How to make a torque wrench with your own hands so that it is convenient to use?
A meter key handle is not the most practical option. Let's use the rule for calculating force depending on the length of the lever. There is no point in studying formulas; quantities are calculated in proportions.
The shorter the lever, the more force must be applied (while maintaining the amount of torque):
- lever 1 m, torque 10 N.m., force 1 kg;
- lever 0.5 m, torque 10 N.m., force 2 kg;
- lever 33 cm (already convenient to work), torque 10 N.m., force 3 kg.
For production you will need:
- handle for working with square socket heads (for greater versatility - with an extension).
- clamp for fixing the force measurement point.
- measuring device: you can use ordinary scales such as a steelyard or a cantor. The optimal measurement range is from 100 grams to 50 kg.
Having measured the required length from the center of rotation, we fix the clamp on the lever.
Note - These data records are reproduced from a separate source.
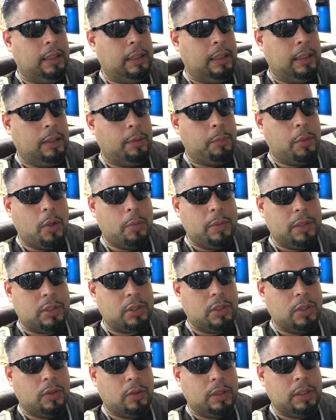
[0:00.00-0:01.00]
in a moment.
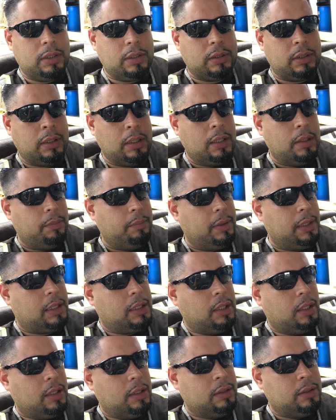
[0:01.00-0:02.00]
moment's notice,
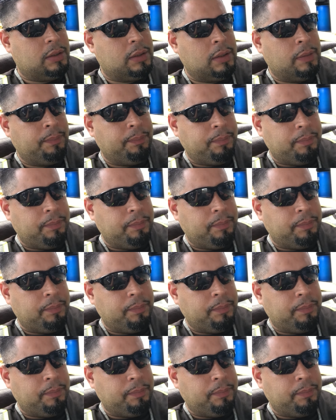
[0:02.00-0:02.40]
because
The device is ready in 15 minutes. You can mark several points for installing the clamp, depending on the moment being measured.
Important! When tightening the fasteners, you need to pull the scales (dynamometer). We do not apply any force to the handle. A right angle is maintained between the lever and the direction of force (along the cantor spring).
It will be useful to have a ready-made table for calculating torque, depending on the steelyard readings.
If you don’t want to make a separate tool with your own hands, use a standard set of wrenches (open-end on one side, socket on the other). The principle of operation is exactly the same.
For each key (since they are of different lengths), we compile a calculation table in advance. You can use a ready-made smartphone application:
We enter the received data (lever length, cantor readings), and we see the finished result in newtons per meter.
Tighten the bolt with a homemade torque wrench - video
Conclusion: Having a steelyard worth 300 - 500 rubles. (it is found in almost every home), you can save on buying a factory torque wrench: the price is about 2000 - 3000 rubles.